Up to and including the line that contains "(630.24 s to 631.15 s)", reproduce every line exactly, beginning with the first line below.

RECORDS FOR THIS EXERCISE below:

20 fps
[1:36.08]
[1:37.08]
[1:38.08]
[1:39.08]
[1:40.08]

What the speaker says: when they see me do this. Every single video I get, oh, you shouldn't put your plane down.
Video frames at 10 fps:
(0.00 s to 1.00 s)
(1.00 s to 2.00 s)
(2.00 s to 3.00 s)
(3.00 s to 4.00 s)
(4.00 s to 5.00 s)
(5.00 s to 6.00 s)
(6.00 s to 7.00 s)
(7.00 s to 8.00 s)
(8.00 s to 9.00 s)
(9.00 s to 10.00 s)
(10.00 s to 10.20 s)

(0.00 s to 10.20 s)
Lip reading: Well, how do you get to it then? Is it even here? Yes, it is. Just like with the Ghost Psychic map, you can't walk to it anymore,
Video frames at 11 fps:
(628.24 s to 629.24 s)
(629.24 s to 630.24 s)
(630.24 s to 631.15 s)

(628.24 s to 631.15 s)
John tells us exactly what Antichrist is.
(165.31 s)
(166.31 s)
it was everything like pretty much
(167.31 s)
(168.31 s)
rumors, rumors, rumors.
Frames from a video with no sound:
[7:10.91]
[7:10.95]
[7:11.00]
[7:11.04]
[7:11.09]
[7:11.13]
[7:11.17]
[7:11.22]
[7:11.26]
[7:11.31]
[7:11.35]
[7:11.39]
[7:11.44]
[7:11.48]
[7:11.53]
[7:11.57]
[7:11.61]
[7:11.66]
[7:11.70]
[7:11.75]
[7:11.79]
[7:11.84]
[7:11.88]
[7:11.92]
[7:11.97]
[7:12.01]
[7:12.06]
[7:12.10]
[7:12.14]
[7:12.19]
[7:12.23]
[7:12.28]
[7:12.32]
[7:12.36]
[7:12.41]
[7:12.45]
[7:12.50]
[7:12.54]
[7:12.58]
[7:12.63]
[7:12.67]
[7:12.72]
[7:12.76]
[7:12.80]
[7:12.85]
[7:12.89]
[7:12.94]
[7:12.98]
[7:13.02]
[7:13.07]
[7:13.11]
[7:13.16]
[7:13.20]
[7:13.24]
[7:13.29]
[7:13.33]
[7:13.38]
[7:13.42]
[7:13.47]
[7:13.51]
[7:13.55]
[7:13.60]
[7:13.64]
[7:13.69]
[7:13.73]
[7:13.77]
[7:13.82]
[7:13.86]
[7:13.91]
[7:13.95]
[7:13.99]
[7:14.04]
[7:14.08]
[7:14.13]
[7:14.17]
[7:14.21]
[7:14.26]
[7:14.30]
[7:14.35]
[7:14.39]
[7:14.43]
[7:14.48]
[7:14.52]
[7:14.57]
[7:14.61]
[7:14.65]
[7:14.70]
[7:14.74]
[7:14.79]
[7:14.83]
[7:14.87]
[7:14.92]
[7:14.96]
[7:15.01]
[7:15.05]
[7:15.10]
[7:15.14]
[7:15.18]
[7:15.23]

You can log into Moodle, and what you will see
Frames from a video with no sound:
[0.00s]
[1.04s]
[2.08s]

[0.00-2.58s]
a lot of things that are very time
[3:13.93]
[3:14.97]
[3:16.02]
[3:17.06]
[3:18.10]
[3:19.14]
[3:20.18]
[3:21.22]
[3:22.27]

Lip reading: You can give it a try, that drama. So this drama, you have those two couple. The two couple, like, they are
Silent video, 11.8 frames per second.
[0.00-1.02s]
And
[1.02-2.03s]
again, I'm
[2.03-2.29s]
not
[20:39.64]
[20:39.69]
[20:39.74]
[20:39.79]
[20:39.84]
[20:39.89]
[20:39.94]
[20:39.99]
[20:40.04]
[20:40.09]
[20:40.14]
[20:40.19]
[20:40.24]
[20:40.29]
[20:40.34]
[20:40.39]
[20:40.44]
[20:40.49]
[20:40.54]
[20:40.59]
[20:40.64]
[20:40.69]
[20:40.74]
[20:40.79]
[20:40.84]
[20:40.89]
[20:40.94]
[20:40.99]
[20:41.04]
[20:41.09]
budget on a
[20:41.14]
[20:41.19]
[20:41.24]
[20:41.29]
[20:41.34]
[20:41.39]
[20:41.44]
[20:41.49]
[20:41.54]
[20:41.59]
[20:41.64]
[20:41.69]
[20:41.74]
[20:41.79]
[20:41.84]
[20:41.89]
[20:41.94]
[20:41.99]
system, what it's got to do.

End of RECORDS FOR THIS EXERCISE.

RESULT OF THIS EXERCISE:
20 fps
[1:36.08]
[1:37.08]
[1:38.08]
[1:39.08]
[1:40.08]

What the speaker says: when they see me do this. Every single video I get, oh, you shouldn't put your plane down.
Video frames at 10 fps:
(0.00 s to 1.00 s)
(1.00 s to 2.00 s)
(2.00 s to 3.00 s)
(3.00 s to 4.00 s)
(4.00 s to 5.00 s)
(5.00 s to 6.00 s)
(6.00 s to 7.00 s)
(7.00 s to 8.00 s)
(8.00 s to 9.00 s)
(9.00 s to 10.00 s)
(10.00 s to 10.20 s)

(0.00 s to 10.20 s)
Lip reading: Well, how do you get to it then? Is it even here? Yes, it is. Just like with the Ghost Psychic map, you can't walk to it anymore,
Video frames at 11 fps:
(628.24 s to 629.24 s)
(629.24 s to 630.24 s)
(630.24 s to 631.15 s)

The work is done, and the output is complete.